‘You’re likely to get a placement that interests you…as long you’re interested in child protection’.
As one student’s placement coordinator explained to their study group, funding issues for early help and adults’ services mean local authority placements are increasingly concentrated in children’s safeguarding and care planning. With limited options, finding social work placements that meet students’ inclusion, welfare and learning needs is a complicated process.
I can relate to the experience that many of us encounter of being placed in a voluntary or local authority setting that isn’t quite what we expect. My placement involved working internationally to reunite children with family members, within an agency I had never heard of. However, that experience taught me that a left-field placement can be an opportunity to confront the biggest gaps in our knowledge. Student Social Worker, Rachel captures this best, when evaluating her placement in a residential home for vulnerable teens as a student keen to work with adults:
“I think my placement has brought me out of my comfort zone and really made me examine areas which, left to my own devices, I probably wouldn’t have. It forced me to look at my emotions around that and recognise some useful traits about myself.”

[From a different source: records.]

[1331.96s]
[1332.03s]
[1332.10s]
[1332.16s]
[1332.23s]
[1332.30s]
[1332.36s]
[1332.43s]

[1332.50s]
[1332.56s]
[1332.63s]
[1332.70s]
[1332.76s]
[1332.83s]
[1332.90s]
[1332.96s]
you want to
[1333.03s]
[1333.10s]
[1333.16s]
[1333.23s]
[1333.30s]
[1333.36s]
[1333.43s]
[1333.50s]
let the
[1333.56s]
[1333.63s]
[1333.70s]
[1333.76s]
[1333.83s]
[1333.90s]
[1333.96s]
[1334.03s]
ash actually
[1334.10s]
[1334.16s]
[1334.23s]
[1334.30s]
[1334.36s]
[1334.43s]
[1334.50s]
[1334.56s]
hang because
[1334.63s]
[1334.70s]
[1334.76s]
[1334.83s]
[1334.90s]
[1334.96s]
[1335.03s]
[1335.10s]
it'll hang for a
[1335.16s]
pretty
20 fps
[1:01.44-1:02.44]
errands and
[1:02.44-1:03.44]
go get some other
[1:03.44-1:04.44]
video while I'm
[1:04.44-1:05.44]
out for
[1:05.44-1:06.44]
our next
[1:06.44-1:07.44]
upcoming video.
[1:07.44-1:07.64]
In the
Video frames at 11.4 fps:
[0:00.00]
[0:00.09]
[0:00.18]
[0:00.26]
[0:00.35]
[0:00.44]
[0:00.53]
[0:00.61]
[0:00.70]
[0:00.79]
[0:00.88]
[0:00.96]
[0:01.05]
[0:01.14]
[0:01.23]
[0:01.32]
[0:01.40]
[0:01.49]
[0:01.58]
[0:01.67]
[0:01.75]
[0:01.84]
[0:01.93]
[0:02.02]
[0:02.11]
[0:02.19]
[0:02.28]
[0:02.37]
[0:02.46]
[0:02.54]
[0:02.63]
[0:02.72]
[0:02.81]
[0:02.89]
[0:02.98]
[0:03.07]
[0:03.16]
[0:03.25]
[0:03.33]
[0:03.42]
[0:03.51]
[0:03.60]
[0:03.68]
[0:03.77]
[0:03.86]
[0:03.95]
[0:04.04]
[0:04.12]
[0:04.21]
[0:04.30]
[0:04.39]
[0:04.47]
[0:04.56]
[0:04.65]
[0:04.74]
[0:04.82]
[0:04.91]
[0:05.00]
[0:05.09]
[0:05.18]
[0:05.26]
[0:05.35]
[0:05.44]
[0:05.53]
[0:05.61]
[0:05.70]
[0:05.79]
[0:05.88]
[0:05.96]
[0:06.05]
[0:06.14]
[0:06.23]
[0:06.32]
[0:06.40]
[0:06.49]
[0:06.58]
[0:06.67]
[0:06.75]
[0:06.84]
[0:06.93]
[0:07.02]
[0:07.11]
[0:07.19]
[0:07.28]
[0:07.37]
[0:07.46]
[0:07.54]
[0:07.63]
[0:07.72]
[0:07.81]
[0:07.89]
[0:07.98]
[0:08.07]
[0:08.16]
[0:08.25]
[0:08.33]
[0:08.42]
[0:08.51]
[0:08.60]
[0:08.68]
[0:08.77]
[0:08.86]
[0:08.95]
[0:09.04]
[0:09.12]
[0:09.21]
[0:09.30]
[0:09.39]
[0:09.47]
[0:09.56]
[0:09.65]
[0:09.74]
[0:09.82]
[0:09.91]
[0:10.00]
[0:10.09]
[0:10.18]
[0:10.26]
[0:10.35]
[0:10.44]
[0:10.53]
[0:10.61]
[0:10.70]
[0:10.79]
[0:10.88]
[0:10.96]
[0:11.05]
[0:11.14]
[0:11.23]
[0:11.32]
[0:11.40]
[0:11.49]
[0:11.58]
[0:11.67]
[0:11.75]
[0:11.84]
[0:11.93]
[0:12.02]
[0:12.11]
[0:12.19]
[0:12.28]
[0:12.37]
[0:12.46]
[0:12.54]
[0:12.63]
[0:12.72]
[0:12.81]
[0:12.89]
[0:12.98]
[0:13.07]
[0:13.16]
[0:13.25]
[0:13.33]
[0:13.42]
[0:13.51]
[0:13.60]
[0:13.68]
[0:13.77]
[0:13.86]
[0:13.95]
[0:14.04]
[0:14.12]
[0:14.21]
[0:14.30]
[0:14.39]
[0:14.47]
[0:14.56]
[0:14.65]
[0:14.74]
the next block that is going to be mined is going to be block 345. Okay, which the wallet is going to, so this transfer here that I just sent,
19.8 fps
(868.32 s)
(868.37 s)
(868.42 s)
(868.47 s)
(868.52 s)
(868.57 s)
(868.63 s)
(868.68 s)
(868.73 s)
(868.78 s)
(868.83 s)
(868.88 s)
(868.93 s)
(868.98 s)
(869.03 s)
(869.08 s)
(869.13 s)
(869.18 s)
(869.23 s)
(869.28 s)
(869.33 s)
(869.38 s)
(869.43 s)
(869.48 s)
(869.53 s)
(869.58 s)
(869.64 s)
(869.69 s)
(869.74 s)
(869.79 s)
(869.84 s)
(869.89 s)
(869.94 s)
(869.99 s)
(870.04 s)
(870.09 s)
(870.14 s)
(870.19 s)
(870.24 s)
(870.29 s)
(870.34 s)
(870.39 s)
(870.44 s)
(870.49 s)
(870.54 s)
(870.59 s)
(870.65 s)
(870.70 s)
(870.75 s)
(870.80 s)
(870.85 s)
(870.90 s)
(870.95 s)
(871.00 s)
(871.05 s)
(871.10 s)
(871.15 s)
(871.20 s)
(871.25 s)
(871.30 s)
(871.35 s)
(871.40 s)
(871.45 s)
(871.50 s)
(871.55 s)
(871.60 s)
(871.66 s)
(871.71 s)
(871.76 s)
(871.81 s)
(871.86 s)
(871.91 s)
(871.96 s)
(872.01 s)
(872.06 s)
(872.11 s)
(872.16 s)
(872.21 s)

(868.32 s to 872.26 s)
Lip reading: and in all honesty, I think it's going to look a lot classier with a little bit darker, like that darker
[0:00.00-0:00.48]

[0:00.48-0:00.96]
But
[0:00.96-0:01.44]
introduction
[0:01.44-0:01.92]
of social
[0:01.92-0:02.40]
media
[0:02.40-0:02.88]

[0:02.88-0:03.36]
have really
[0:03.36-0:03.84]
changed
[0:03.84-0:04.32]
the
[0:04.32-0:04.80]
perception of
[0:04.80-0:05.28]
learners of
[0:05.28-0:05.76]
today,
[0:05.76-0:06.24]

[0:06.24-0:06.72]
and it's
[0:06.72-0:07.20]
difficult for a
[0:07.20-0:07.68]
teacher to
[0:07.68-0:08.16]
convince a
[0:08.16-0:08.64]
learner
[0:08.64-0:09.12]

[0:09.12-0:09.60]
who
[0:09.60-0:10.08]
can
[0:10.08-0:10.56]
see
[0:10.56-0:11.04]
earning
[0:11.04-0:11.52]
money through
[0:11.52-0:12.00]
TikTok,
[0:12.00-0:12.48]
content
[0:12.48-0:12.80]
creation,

The walls of our comfort zone shatter when we closely engage with people’s lives. Like Rachel, I believe my practice has been enriched with new perspectives on myself and society that I may not have experienced had I not been on placement. These moments of discomfort have helped me evolve as a social worker.
The ‘social worker’
The ‘social worker’ is a loaded figure for many. The social worker can carry a stigma, and people will have had experiences with services that let them down. It can inhibit trainee social workers to be aware of these anxieties and the barriers they present. And that’s before we even consider how other dimensions of our social presentation complicate our interactions, such as gender, race and accent. Rachel talks about navigating her fear of social distance on placement:
‘I never thought I would find a shared language with teenagers in residential care. But by remaining true to myself, I built meaningful relationships and felt like I could make a difference.’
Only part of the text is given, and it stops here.